— EXTRACTED RECORDS —
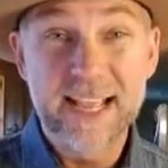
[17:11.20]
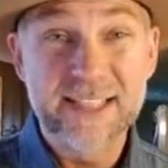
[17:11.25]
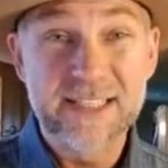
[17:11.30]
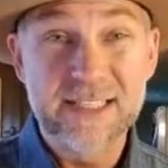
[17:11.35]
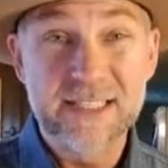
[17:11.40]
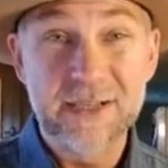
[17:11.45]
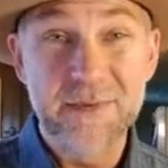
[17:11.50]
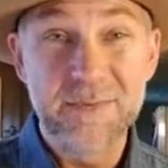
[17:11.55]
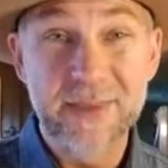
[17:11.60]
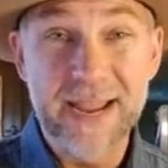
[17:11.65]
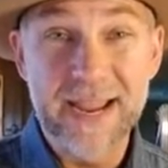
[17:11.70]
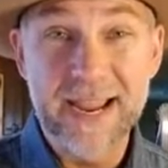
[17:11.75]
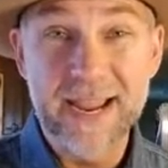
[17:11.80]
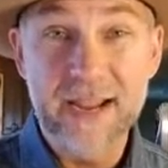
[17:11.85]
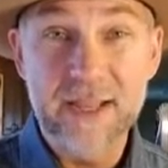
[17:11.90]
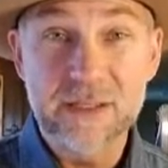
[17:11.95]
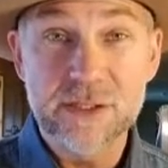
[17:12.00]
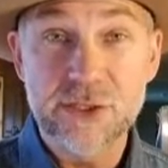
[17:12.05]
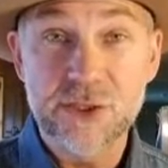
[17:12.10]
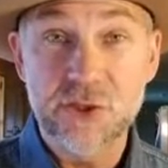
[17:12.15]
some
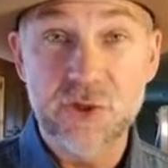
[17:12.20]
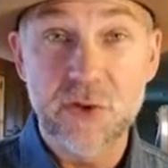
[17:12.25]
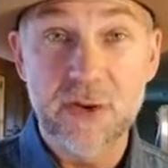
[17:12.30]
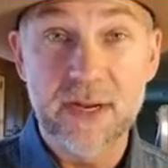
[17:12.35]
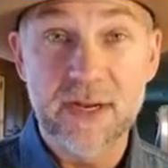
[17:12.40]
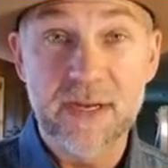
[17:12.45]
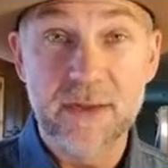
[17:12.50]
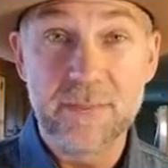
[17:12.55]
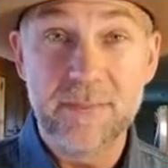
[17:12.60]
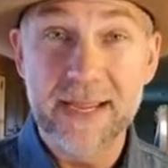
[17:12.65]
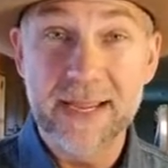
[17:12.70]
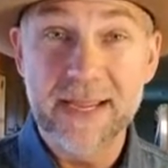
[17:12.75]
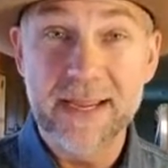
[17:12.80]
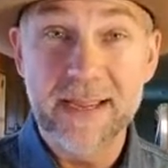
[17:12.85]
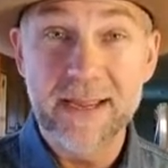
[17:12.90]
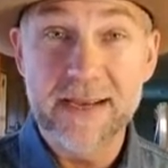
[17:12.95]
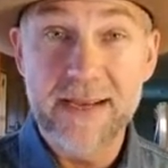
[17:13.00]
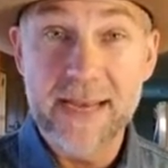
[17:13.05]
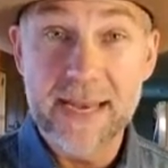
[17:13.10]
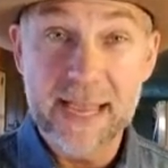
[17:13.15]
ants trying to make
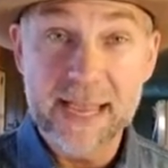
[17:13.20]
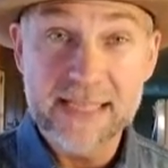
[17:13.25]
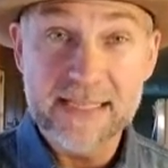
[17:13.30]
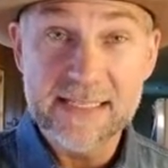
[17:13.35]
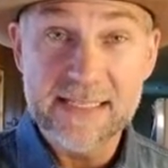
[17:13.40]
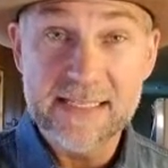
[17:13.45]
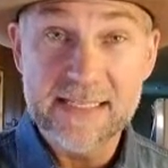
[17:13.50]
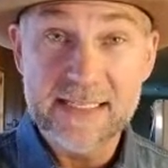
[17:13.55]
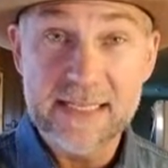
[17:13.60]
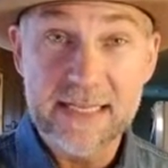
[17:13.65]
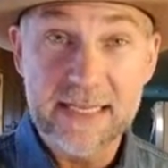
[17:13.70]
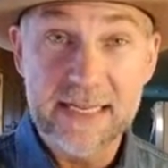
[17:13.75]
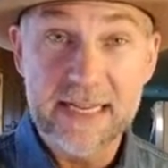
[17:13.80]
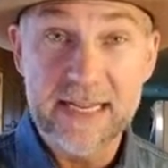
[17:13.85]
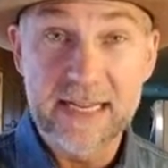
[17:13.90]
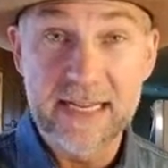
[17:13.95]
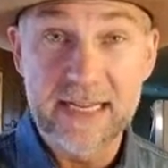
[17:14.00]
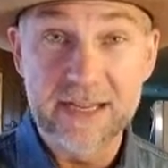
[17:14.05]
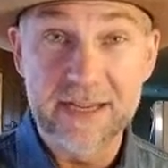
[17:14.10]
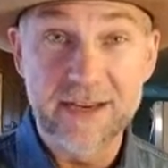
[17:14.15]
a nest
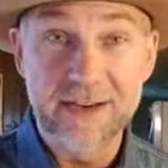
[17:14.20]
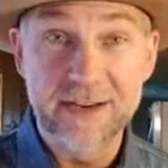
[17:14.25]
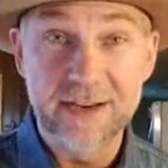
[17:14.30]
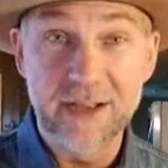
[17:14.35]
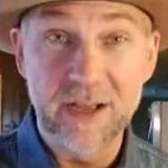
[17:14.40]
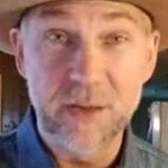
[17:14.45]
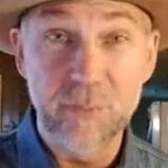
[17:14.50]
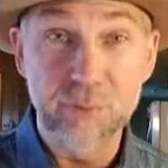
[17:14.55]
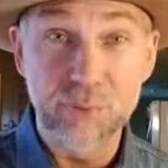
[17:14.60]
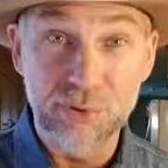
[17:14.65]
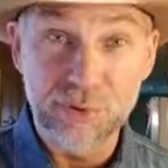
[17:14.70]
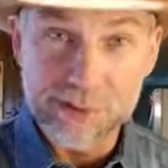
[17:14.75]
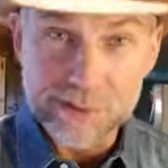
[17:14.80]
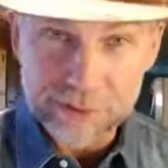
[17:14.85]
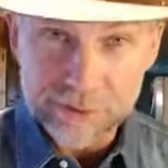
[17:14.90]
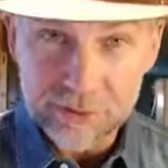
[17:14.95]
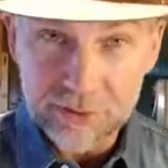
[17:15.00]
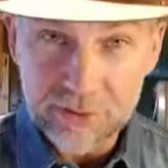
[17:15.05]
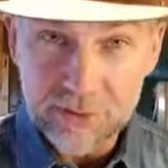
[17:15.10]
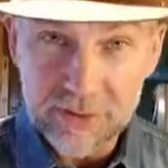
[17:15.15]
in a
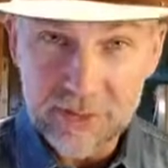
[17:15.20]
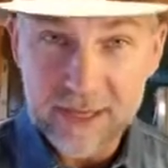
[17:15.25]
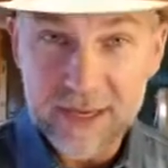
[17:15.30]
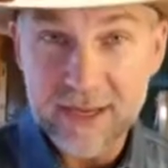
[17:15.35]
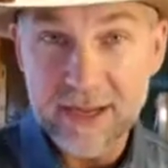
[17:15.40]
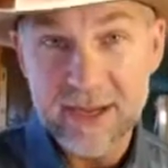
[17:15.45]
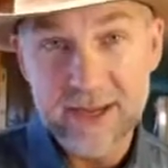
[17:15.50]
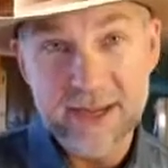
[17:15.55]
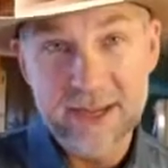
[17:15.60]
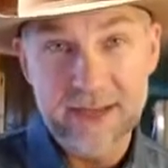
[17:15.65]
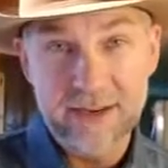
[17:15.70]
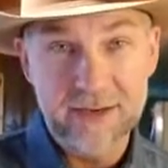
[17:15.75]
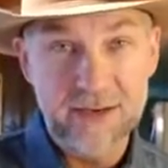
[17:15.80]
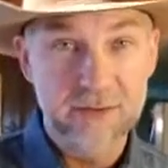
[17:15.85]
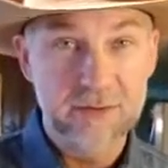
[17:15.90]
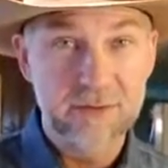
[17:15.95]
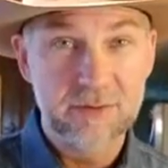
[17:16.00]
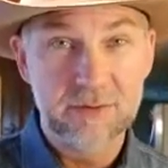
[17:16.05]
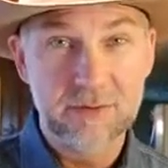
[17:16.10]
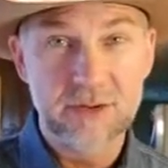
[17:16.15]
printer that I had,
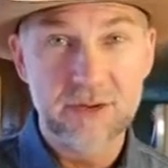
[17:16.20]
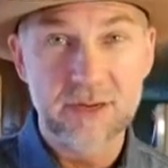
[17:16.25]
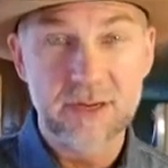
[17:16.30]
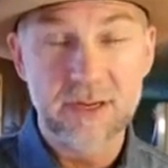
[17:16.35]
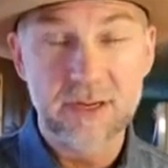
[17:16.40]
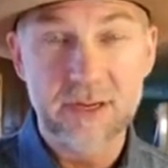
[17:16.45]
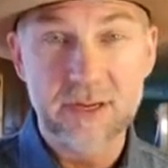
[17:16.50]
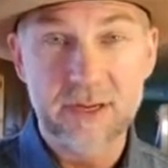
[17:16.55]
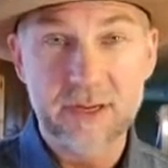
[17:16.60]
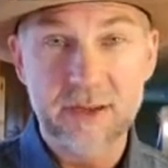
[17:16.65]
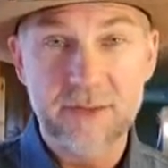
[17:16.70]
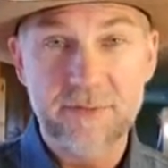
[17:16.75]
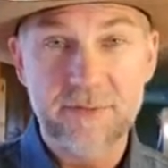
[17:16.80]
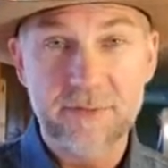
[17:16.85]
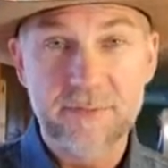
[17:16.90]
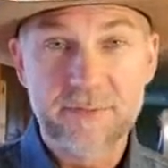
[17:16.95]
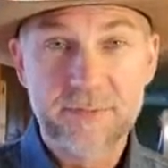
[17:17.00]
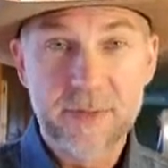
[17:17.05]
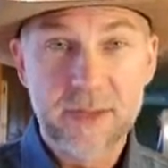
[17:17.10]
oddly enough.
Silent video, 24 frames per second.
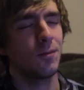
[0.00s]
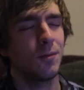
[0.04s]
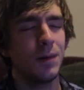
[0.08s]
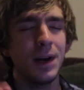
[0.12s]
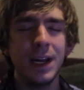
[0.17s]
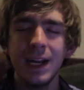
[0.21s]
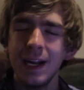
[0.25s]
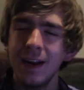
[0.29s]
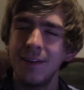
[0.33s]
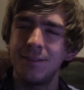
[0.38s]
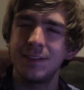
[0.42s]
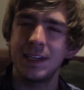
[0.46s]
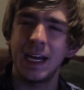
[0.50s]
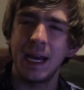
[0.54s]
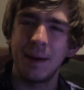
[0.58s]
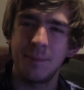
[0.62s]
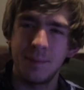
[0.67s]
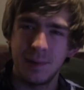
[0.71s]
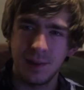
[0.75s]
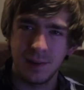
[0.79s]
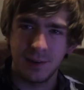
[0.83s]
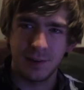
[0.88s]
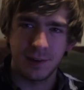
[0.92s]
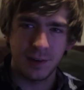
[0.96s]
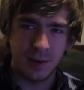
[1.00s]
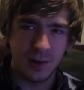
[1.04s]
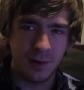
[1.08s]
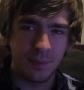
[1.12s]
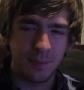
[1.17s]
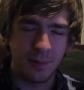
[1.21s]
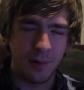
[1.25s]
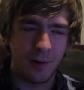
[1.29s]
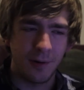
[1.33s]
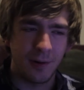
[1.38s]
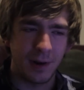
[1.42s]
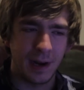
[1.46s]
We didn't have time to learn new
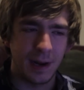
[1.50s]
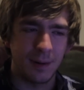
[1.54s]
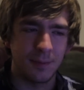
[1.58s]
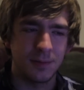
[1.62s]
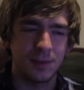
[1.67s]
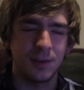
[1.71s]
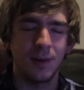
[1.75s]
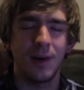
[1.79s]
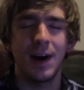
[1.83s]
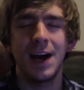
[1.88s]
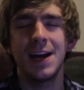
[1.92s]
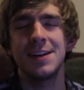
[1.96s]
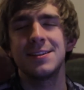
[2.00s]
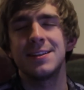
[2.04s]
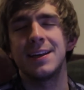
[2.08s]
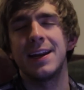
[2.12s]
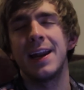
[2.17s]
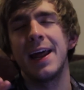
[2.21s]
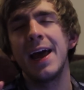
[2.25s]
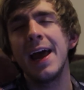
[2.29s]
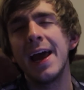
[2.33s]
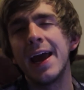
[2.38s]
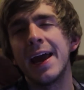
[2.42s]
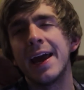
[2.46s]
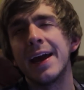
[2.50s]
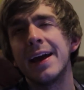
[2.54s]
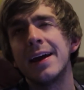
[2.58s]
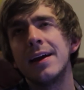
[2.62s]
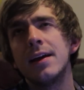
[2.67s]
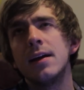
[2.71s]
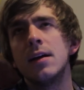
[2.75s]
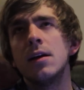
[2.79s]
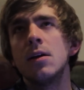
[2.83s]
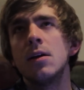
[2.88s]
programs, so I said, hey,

— PROMPT —
The entries are to be written out again exactly, without their pictures.

— ANSWER BOX —
[17:11.20]
[17:11.25]
[17:11.30]
[17:11.35]
[17:11.40]
[17:11.45]
[17:11.50]
[17:11.55]
[17:11.60]
[17:11.65]
[17:11.70]
[17:11.75]
[17:11.80]
[17:11.85]
[17:11.90]
[17:11.95]
[17:12.00]
[17:12.05]
[17:12.10]
[17:12.15]
some
[17:12.20]
[17:12.25]
[17:12.30]
[17:12.35]
[17:12.40]
[17:12.45]
[17:12.50]
[17:12.55]
[17:12.60]
[17:12.65]
[17:12.70]
[17:12.75]
[17:12.80]
[17:12.85]
[17:12.90]
[17:12.95]
[17:13.00]
[17:13.05]
[17:13.10]
[17:13.15]
ants trying to make
[17:13.20]
[17:13.25]
[17:13.30]
[17:13.35]
[17:13.40]
[17:13.45]
[17:13.50]
[17:13.55]
[17:13.60]
[17:13.65]
[17:13.70]
[17:13.75]
[17:13.80]
[17:13.85]
[17:13.90]
[17:13.95]
[17:14.00]
[17:14.05]
[17:14.10]
[17:14.15]
a nest
[17:14.20]
[17:14.25]
[17:14.30]
[17:14.35]
[17:14.40]
[17:14.45]
[17:14.50]
[17:14.55]
[17:14.60]
[17:14.65]
[17:14.70]
[17:14.75]
[17:14.80]
[17:14.85]
[17:14.90]
[17:14.95]
[17:15.00]
[17:15.05]
[17:15.10]
[17:15.15]
in a
[17:15.20]
[17:15.25]
[17:15.30]
[17:15.35]
[17:15.40]
[17:15.45]
[17:15.50]
[17:15.55]
[17:15.60]
[17:15.65]
[17:15.70]
[17:15.75]
[17:15.80]
[17:15.85]
[17:15.90]
[17:15.95]
[17:16.00]
[17:16.05]
[17:16.10]
[17:16.15]
printer that I had,
[17:16.20]
[17:16.25]
[17:16.30]
[17:16.35]
[17:16.40]
[17:16.45]
[17:16.50]
[17:16.55]
[17:16.60]
[17:16.65]
[17:16.70]
[17:16.75]
[17:16.80]
[17:16.85]
[17:16.90]
[17:16.95]
[17:17.00]
[17:17.05]
[17:17.10]
oddly enough.
Silent video, 24 frames per second.
[0.00s]
[0.04s]
[0.08s]
[0.12s]
[0.17s]
[0.21s]
[0.25s]
[0.29s]
[0.33s]
[0.38s]
[0.42s]
[0.46s]
[0.50s]
[0.54s]
[0.58s]
[0.62s]
[0.67s]
[0.71s]
[0.75s]
[0.79s]
[0.83s]
[0.88s]
[0.92s]
[0.96s]
[1.00s]
[1.04s]
[1.08s]
[1.12s]
[1.17s]
[1.21s]
[1.25s]
[1.29s]
[1.33s]
[1.38s]
[1.42s]
[1.46s]
We didn't have time to learn new
[1.50s]
[1.54s]
[1.58s]
[1.62s]
[1.67s]
[1.71s]
[1.75s]
[1.79s]
[1.83s]
[1.88s]
[1.92s]
[1.96s]
[2.00s]
[2.04s]
[2.08s]
[2.12s]
[2.17s]
[2.21s]
[2.25s]
[2.29s]
[2.33s]
[2.38s]
[2.42s]
[2.46s]
[2.50s]
[2.54s]
[2.58s]
[2.62s]
[2.67s]
[2.71s]
[2.75s]
[2.79s]
[2.83s]
[2.88s]
programs, so I said, hey,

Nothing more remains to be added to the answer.